#### [Exercise goal]
Everything in the listing except the pictures should be written out exactly.
BEGIN Raw data
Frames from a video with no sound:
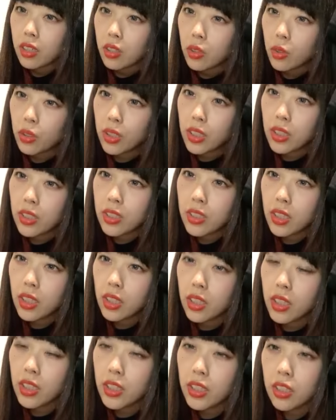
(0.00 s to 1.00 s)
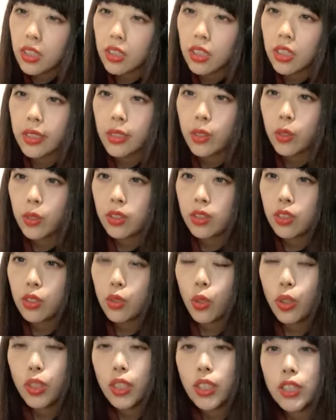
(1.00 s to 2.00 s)
今月3回しかない
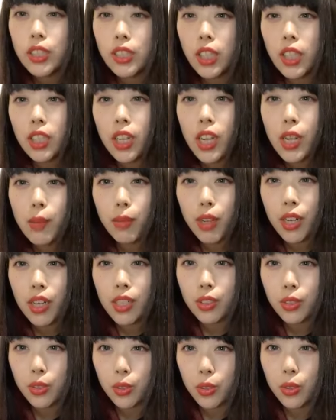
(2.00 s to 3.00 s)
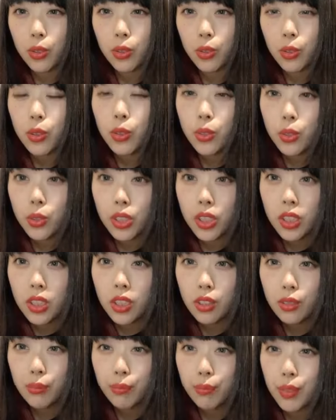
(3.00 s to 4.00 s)
今月3回も会えるの本当に
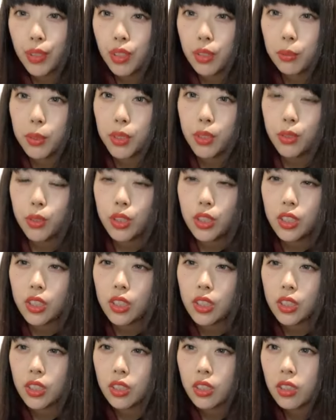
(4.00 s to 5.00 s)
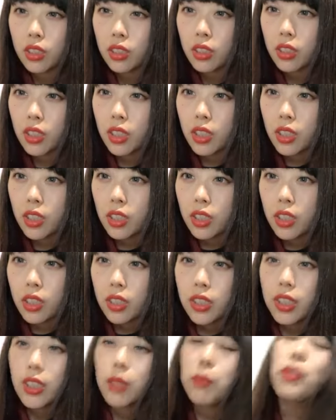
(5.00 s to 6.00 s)
めちゃめちゃ嬉しい
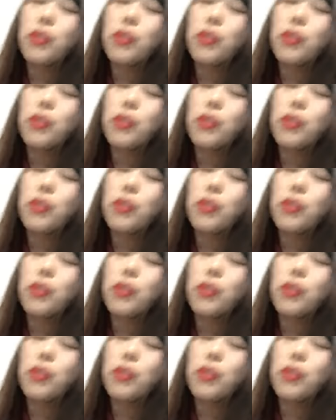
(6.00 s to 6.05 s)
キ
END Raw data
#### [Answer for this exercise]
Frames from a video with no sound:
(0.00 s to 1.00 s)
(1.00 s to 2.00 s)
今月3回しかない
(2.00 s to 3.00 s)
(3.00 s to 4.00 s)
今月3回も会えるの本当に
(4.00 s to 5.00 s)
(5.00 s to 6.00 s)
めちゃめちゃ嬉しい
(6.00 s to 6.05 s)
キ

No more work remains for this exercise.